Des petites filles modèles aux petites filles précoces ?
Entre 13 et 20 ans, elles sont plus grande ( de 3 à 6 cm ) plus lucides , parfois plus rondes mais souvent plus coquettes que leurs mères au même âge. Sans complexes ni limites elles sont aussi sages et solides, fortes et fragiles, de vrais paradoxes, versatiles comme l’adolescence. Mais, si le gouvernement a eu la sagesse de ne pas proposer au parlement la prison pour les moins de 13 ans, le fait que le débat ait eu lieu au ministère de la justice, est révélateur. Alors que le nombre de mineurs impliqué dans des crimes et délits ne fait qu’augmenter, essayons de dépasser les constats d’échecs, et posons-nous une question : Sommes nous vraiment à jour sur les pratiques et sur la culture des très jeunes ? On sait aussi que les filles sont plus précoces que les garçons. Alors, une approche côté filles, par le sociologue Eric Donfu.

« Je veux tout » Quand la chanteuse Ariane Maufat chante ces paroles elles ont de l’écho chez elles. Elles n’échappent pas aux normes bourgeoises et aux clivages sociaux, mais elles se ressemblent plus qu’on ne le pense. Elles veulent tout, tout de suite. Le grand amour et les petits amours, l’argent et les loisirs, les plaisirs et le pouvoir. Elles ? Ce sont les jeunes filles d’aujourd’hui.
Ce sont elles qui donnent le ton dans la famille. Poil à gratter, incontrôlables, et pourtant si famille, si attachées, au fond d’elle-même, à un monde parfait et tendre, elles savent que c’est elle et personne d’autre, qui en détient la clé. Alors, oui, à 15 ans, elles ne peuvent ignorer que la société leur réserve du déclassement et de la précarité. Mais elles en on fait leur condition, à regret et même au prix d’un stress souvent difficile à supporter. Capables de se mobiliser pour lutter contre tout élitisme dans les études ou toute dévalorisation du travail des jeunes, elles sont avant tout ambitieuses et pensent toutes avoir leur chance.

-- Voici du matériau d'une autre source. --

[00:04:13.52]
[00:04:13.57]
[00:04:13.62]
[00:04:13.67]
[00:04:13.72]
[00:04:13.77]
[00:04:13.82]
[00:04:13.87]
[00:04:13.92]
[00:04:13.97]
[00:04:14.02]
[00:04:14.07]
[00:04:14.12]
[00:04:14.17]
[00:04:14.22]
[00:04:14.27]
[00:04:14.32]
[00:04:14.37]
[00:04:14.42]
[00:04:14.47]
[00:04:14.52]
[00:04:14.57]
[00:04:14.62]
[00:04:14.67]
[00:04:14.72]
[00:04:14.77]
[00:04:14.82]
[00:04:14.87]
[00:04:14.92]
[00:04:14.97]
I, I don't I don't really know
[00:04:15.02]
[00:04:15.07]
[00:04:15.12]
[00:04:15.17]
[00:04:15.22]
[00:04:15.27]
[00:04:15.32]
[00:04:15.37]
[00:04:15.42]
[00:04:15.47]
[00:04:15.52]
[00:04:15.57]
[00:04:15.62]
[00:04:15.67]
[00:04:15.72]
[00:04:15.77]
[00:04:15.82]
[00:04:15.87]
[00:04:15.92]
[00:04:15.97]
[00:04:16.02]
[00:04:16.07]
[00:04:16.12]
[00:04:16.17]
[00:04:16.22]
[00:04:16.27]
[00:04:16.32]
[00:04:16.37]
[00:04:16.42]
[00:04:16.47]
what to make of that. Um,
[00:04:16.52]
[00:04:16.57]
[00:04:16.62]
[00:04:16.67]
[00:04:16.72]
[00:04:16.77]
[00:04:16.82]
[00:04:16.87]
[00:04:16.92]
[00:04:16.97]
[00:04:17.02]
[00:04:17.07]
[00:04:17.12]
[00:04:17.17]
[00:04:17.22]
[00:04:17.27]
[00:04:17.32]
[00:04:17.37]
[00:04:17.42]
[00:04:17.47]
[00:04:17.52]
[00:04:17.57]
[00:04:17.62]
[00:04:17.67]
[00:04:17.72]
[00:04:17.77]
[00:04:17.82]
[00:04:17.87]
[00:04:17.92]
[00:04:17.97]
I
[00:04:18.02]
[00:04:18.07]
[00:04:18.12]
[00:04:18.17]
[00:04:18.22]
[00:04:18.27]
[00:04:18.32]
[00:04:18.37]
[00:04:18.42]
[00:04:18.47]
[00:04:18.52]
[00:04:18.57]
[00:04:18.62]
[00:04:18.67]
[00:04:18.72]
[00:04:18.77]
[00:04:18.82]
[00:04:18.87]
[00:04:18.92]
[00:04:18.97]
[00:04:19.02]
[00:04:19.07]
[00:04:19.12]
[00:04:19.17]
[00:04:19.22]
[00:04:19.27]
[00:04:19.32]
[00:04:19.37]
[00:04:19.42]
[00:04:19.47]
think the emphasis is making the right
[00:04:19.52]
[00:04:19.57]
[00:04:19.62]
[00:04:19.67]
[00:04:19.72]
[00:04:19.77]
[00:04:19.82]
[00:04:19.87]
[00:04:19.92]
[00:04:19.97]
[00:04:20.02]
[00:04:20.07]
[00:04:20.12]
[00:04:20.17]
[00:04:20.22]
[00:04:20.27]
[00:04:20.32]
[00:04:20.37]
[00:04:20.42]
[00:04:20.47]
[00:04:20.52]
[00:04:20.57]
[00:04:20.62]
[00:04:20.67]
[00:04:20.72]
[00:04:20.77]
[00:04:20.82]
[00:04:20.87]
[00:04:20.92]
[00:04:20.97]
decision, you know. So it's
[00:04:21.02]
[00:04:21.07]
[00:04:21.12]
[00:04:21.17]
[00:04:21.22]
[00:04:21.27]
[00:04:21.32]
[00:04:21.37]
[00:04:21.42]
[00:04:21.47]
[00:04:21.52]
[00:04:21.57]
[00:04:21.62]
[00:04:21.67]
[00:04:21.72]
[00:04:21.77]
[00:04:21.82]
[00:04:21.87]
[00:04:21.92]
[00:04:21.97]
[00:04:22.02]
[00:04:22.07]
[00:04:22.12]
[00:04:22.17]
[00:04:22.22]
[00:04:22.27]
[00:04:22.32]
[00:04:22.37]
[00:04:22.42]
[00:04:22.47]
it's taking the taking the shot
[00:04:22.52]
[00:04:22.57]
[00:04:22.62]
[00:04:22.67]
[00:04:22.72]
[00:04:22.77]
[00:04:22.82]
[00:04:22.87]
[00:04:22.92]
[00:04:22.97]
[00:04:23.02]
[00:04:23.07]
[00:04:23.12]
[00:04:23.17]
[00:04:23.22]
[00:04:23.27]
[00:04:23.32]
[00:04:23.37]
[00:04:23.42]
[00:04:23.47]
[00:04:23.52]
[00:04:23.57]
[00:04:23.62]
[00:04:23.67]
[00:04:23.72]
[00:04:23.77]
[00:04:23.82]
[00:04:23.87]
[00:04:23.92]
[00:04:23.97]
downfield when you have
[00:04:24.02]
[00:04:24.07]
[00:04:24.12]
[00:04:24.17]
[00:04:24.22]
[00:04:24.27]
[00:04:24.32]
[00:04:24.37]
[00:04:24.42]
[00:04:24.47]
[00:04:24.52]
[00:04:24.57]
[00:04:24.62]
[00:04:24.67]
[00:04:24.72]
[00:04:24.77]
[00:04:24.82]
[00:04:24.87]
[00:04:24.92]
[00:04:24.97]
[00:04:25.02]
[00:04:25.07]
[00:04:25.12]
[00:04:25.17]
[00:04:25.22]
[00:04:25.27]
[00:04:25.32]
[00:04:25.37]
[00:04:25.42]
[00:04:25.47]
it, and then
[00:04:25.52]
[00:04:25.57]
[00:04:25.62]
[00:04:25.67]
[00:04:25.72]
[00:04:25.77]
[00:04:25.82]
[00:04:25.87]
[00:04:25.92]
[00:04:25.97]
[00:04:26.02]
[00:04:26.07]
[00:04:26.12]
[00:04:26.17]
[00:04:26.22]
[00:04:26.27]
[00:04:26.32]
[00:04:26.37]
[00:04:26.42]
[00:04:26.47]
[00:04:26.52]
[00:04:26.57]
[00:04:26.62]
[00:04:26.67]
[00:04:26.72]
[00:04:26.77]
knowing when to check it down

Elles savent que leurs mères, avec qui elles vivent une relation faite plus de fusion que de raison, ont été les filles des grandes innovatrices, mais qu’elles sont aujourd’hui loin de l’esprit de ces combats féministes des années 70. Même si elles vivent encore chez leurs parents, elles sont impatientes de couper le cordon ombilical et de dévorer ce monde qu’elles connaissent mieux que toutes les générations qui les ont précédées. Les conduites déviantes, consommation d’alcool, de tabac, de drogues, conduites de violence, tentatives de suicide, dépressivité, fugue, sont souvent la conséquence du fait que l’on ne se supporte plus.
Faisant la part de la beauté – toujours adulée et recherchée - et de la sincérité perçue et réelle, elles distinguent le grain de l’ivraie. Sensibles à la cause du Tibet comme aux incendies en Australie par exemple, elles n’hésitent pas à revendiquer une nouvelle révolution sexuelle et goûtent le monde comme on goûte un bon vin. Fini le kir pour les demoiselles, le temps du Sauvignon et des bons Bordeaux est venu. Mieux que le vieux pétard, elles n’ignorent rien du « Champi », ce champignon hallucinogène séché qui se vend à Amsterdam.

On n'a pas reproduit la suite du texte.